● ACTIVITY:
Each line of the data must reappear exactly in your answer, with no images included.

START INFORMATION

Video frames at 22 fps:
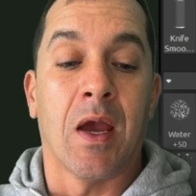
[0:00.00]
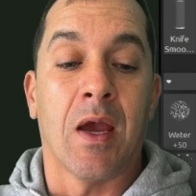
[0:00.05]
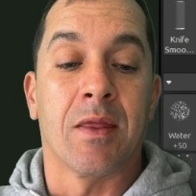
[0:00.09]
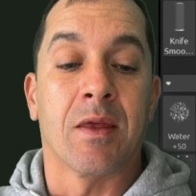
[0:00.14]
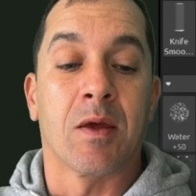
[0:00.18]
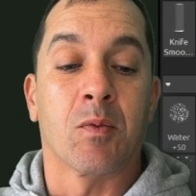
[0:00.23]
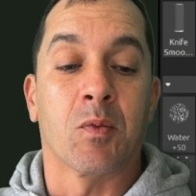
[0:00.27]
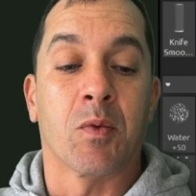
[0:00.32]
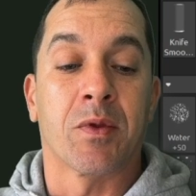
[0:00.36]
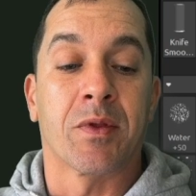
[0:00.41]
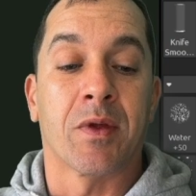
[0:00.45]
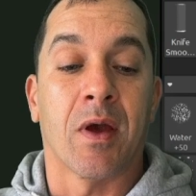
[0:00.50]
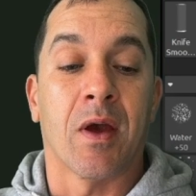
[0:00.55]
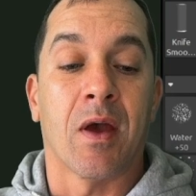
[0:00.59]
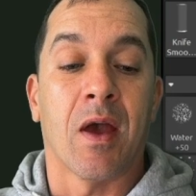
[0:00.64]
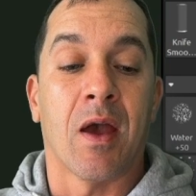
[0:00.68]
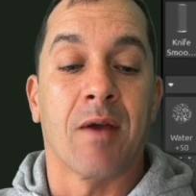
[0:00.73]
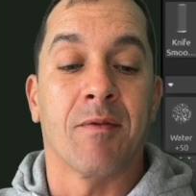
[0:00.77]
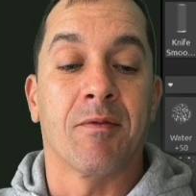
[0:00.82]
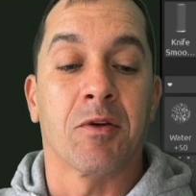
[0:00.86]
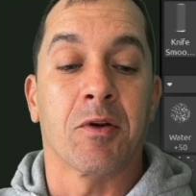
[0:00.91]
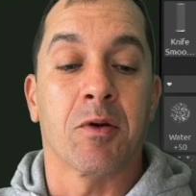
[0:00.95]
And then with a
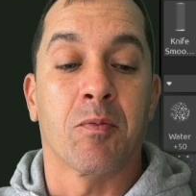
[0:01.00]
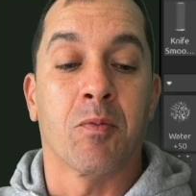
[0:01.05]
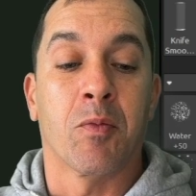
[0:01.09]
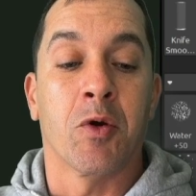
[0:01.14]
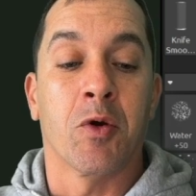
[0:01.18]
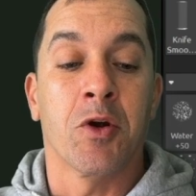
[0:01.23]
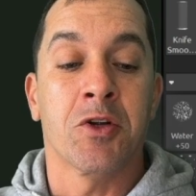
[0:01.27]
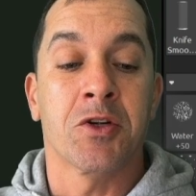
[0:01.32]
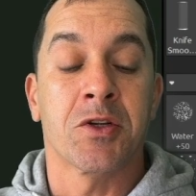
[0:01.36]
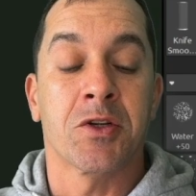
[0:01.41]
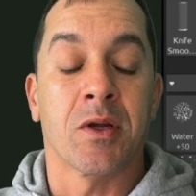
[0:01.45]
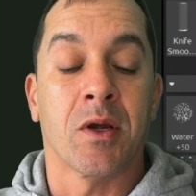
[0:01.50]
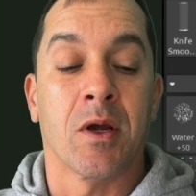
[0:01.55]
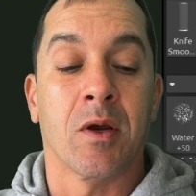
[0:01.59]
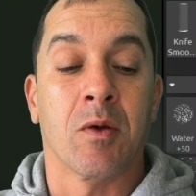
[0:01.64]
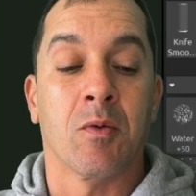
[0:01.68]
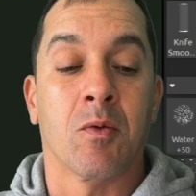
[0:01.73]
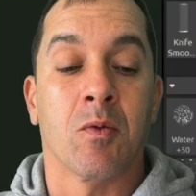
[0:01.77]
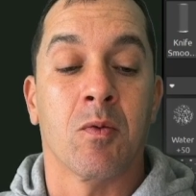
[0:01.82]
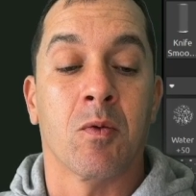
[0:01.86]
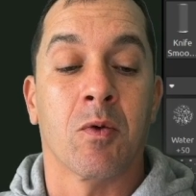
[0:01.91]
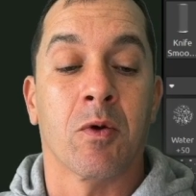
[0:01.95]
heavier push,
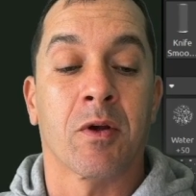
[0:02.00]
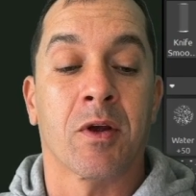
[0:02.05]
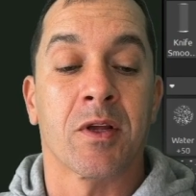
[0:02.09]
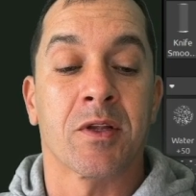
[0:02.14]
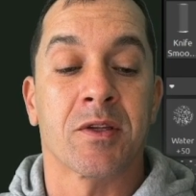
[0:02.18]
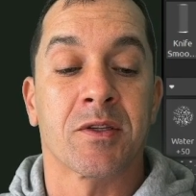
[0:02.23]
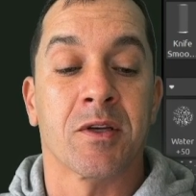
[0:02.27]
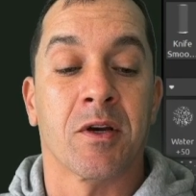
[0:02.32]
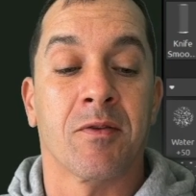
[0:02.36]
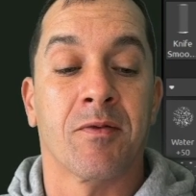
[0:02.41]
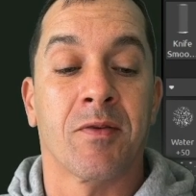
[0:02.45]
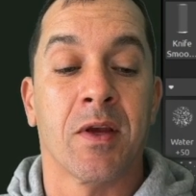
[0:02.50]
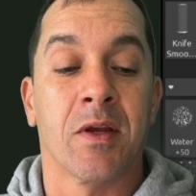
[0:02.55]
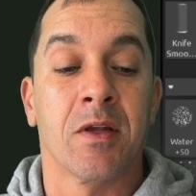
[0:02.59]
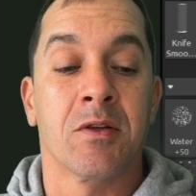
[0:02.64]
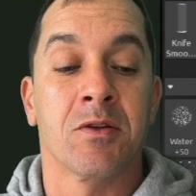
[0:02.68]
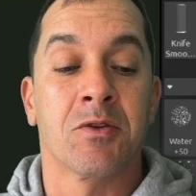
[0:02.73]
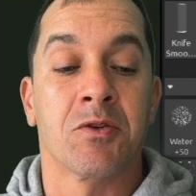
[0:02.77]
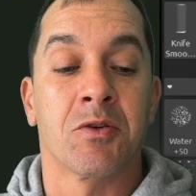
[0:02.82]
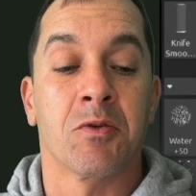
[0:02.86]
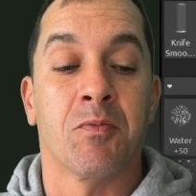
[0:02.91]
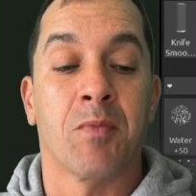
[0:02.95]
it will work itself
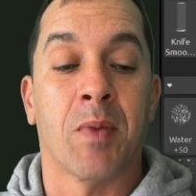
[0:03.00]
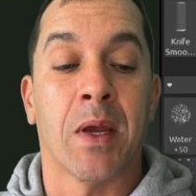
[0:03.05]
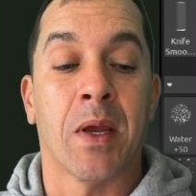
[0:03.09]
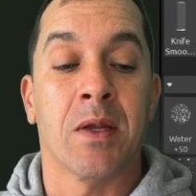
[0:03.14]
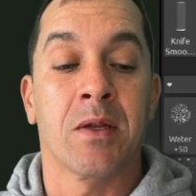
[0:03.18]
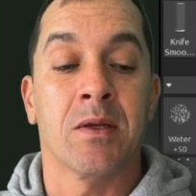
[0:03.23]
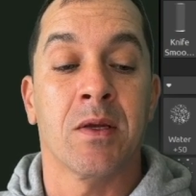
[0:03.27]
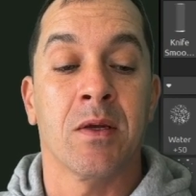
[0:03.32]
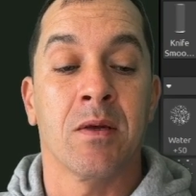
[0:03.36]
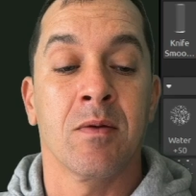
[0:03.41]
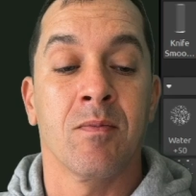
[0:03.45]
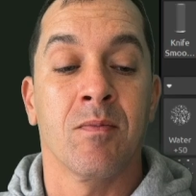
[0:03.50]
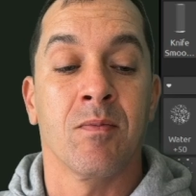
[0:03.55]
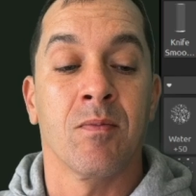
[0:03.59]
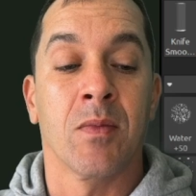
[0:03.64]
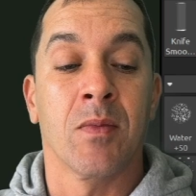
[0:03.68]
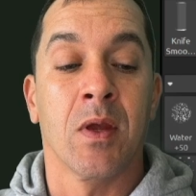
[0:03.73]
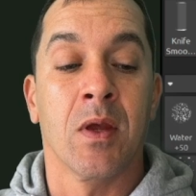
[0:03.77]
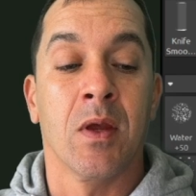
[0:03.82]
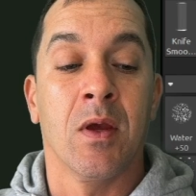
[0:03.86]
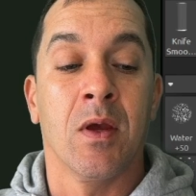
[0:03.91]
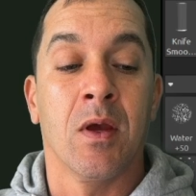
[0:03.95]
into painting.
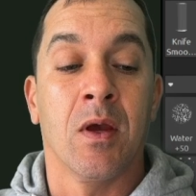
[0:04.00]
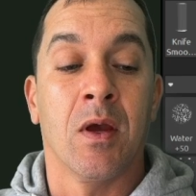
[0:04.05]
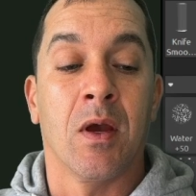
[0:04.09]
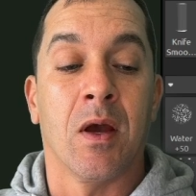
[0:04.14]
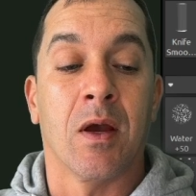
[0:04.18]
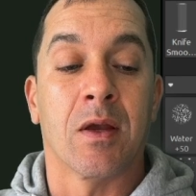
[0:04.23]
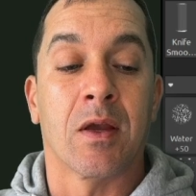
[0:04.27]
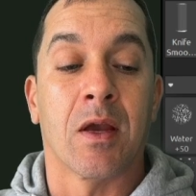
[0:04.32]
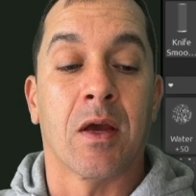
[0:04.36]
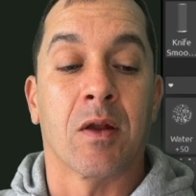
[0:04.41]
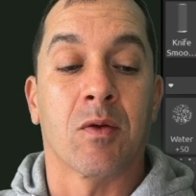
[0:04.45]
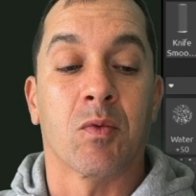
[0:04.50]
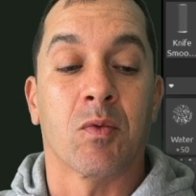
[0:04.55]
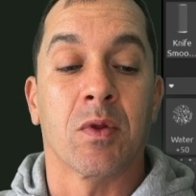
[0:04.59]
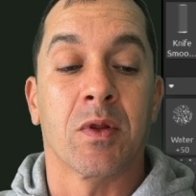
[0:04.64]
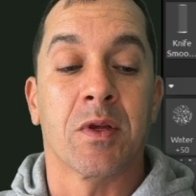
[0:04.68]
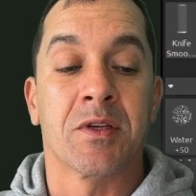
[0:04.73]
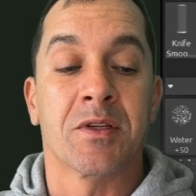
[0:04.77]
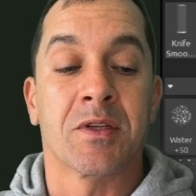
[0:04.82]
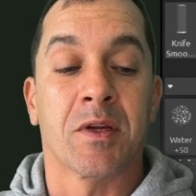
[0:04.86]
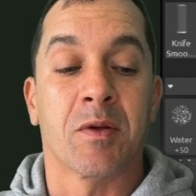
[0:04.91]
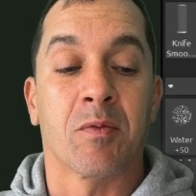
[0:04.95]
Again,
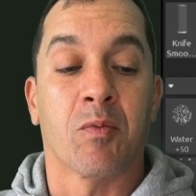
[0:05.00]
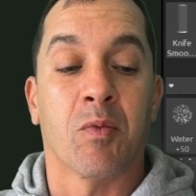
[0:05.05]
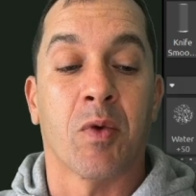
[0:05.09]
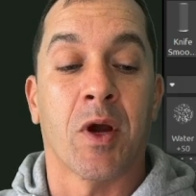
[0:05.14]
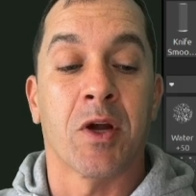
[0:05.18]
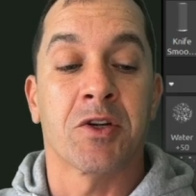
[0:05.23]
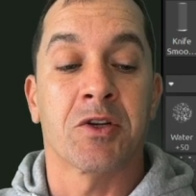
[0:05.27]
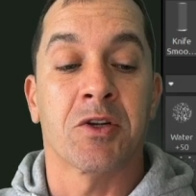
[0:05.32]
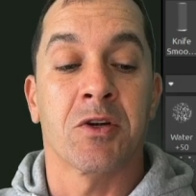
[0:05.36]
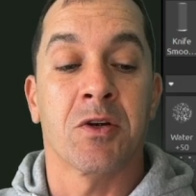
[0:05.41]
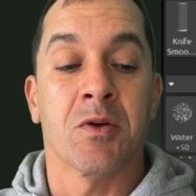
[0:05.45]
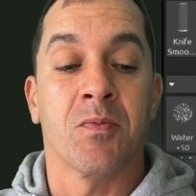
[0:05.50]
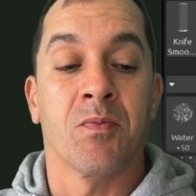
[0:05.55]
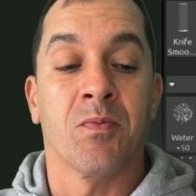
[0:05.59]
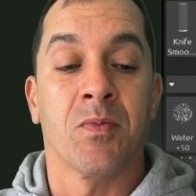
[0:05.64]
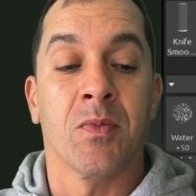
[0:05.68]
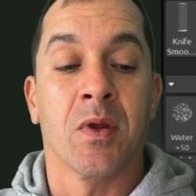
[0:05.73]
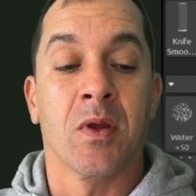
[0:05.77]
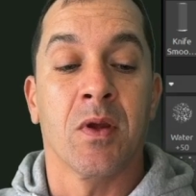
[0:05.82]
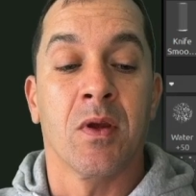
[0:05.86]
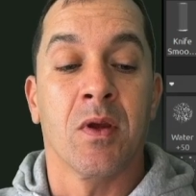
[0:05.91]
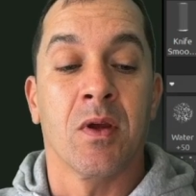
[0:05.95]
releasing pressure.
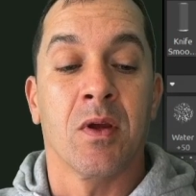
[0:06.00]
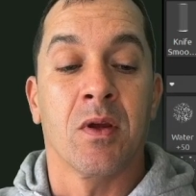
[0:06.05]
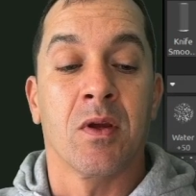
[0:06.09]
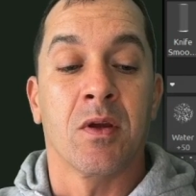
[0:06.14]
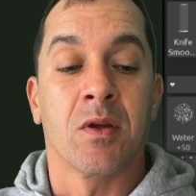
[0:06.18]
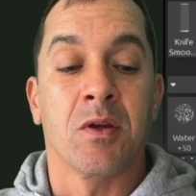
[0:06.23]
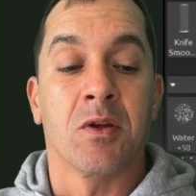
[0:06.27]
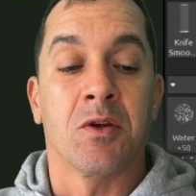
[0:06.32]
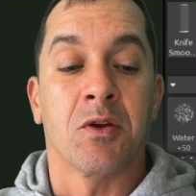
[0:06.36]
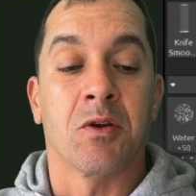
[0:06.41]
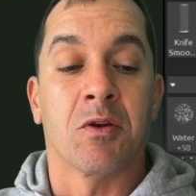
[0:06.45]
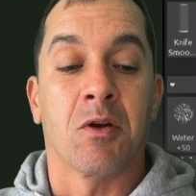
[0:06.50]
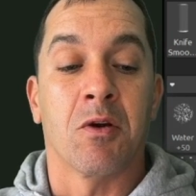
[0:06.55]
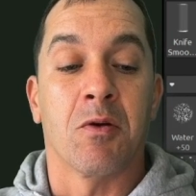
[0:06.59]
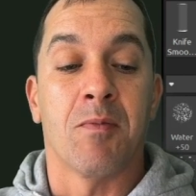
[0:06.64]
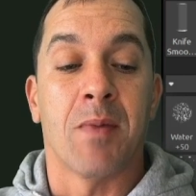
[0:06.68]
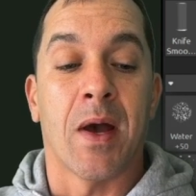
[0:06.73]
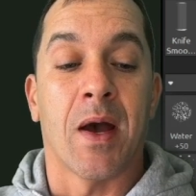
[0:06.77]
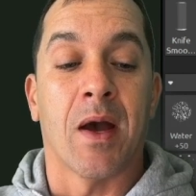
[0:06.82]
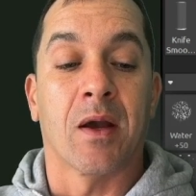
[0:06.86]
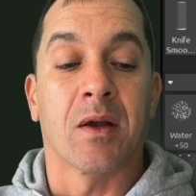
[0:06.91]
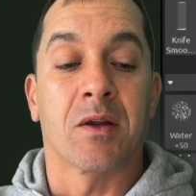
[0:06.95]
You can go
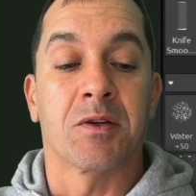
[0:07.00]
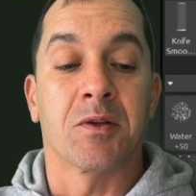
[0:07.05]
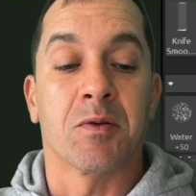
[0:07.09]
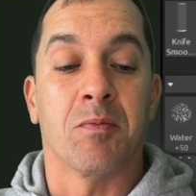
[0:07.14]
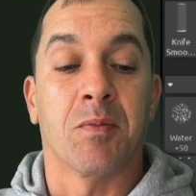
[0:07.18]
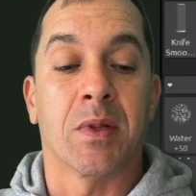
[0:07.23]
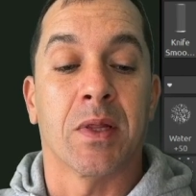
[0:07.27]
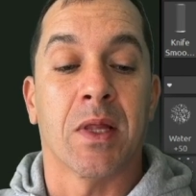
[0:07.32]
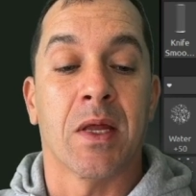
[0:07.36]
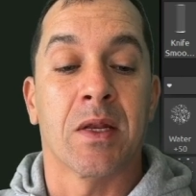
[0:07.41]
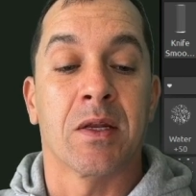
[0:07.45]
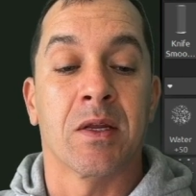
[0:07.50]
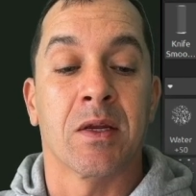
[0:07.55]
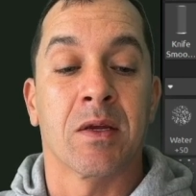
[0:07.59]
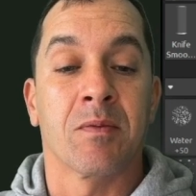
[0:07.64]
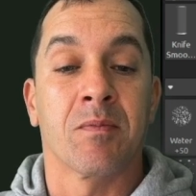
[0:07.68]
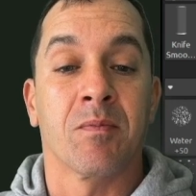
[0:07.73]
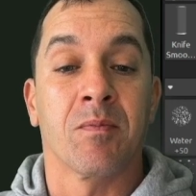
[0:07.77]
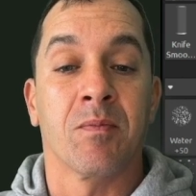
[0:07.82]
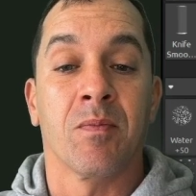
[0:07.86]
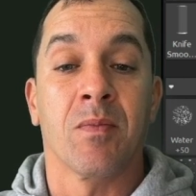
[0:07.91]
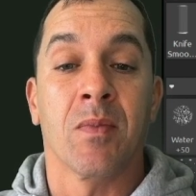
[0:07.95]
back to
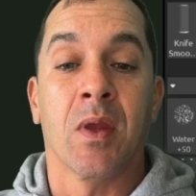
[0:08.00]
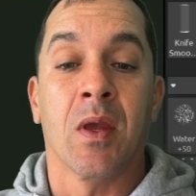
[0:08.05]
blending.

END INFORMATION

● ANSWER SECTION:
Video frames at 22 fps:
[0:00.00]
[0:00.05]
[0:00.09]
[0:00.14]
[0:00.18]
[0:00.23]
[0:00.27]
[0:00.32]
[0:00.36]
[0:00.41]
[0:00.45]
[0:00.50]
[0:00.55]
[0:00.59]
[0:00.64]
[0:00.68]
[0:00.73]
[0:00.77]
[0:00.82]
[0:00.86]
[0:00.91]
[0:00.95]
And then with a
[0:01.00]
[0:01.05]
[0:01.09]
[0:01.14]
[0:01.18]
[0:01.23]
[0:01.27]
[0:01.32]
[0:01.36]
[0:01.41]
[0:01.45]
[0:01.50]
[0:01.55]
[0:01.59]
[0:01.64]
[0:01.68]
[0:01.73]
[0:01.77]
[0:01.82]
[0:01.86]
[0:01.91]
[0:01.95]
heavier push,
[0:02.00]
[0:02.05]
[0:02.09]
[0:02.14]
[0:02.18]
[0:02.23]
[0:02.27]
[0:02.32]
[0:02.36]
[0:02.41]
[0:02.45]
[0:02.50]
[0:02.55]
[0:02.59]
[0:02.64]
[0:02.68]
[0:02.73]
[0:02.77]
[0:02.82]
[0:02.86]
[0:02.91]
[0:02.95]
it will work itself
[0:03.00]
[0:03.05]
[0:03.09]
[0:03.14]
[0:03.18]
[0:03.23]
[0:03.27]
[0:03.32]
[0:03.36]
[0:03.41]
[0:03.45]
[0:03.50]
[0:03.55]
[0:03.59]
[0:03.64]
[0:03.68]
[0:03.73]
[0:03.77]
[0:03.82]
[0:03.86]
[0:03.91]
[0:03.95]
into painting.
[0:04.00]
[0:04.05]
[0:04.09]
[0:04.14]
[0:04.18]
[0:04.23]
[0:04.27]
[0:04.32]
[0:04.36]
[0:04.41]
[0:04.45]
[0:04.50]
[0:04.55]
[0:04.59]
[0:04.64]
[0:04.68]
[0:04.73]
[0:04.77]
[0:04.82]
[0:04.86]
[0:04.91]
[0:04.95]
Again,
[0:05.00]
[0:05.05]
[0:05.09]
[0:05.14]
[0:05.18]
[0:05.23]
[0:05.27]
[0:05.32]
[0:05.36]
[0:05.41]
[0:05.45]
[0:05.50]
[0:05.55]
[0:05.59]
[0:05.64]
[0:05.68]
[0:05.73]
[0:05.77]
[0:05.82]
[0:05.86]
[0:05.91]
[0:05.95]
releasing pressure.
[0:06.00]
[0:06.05]
[0:06.09]
[0:06.14]
[0:06.18]
[0:06.23]
[0:06.27]
[0:06.32]
[0:06.36]
[0:06.41]
[0:06.45]
[0:06.50]
[0:06.55]
[0:06.59]
[0:06.64]
[0:06.68]
[0:06.73]
[0:06.77]
[0:06.82]
[0:06.86]
[0:06.91]
[0:06.95]
You can go
[0:07.00]
[0:07.05]
[0:07.09]
[0:07.14]
[0:07.18]
[0:07.23]
[0:07.27]
[0:07.32]
[0:07.36]
[0:07.41]
[0:07.45]
[0:07.50]
[0:07.55]
[0:07.59]
[0:07.64]
[0:07.68]
[0:07.73]
[0:07.77]
[0:07.82]
[0:07.86]
[0:07.91]
[0:07.95]
back to
[0:08.00]
[0:08.05]
blending.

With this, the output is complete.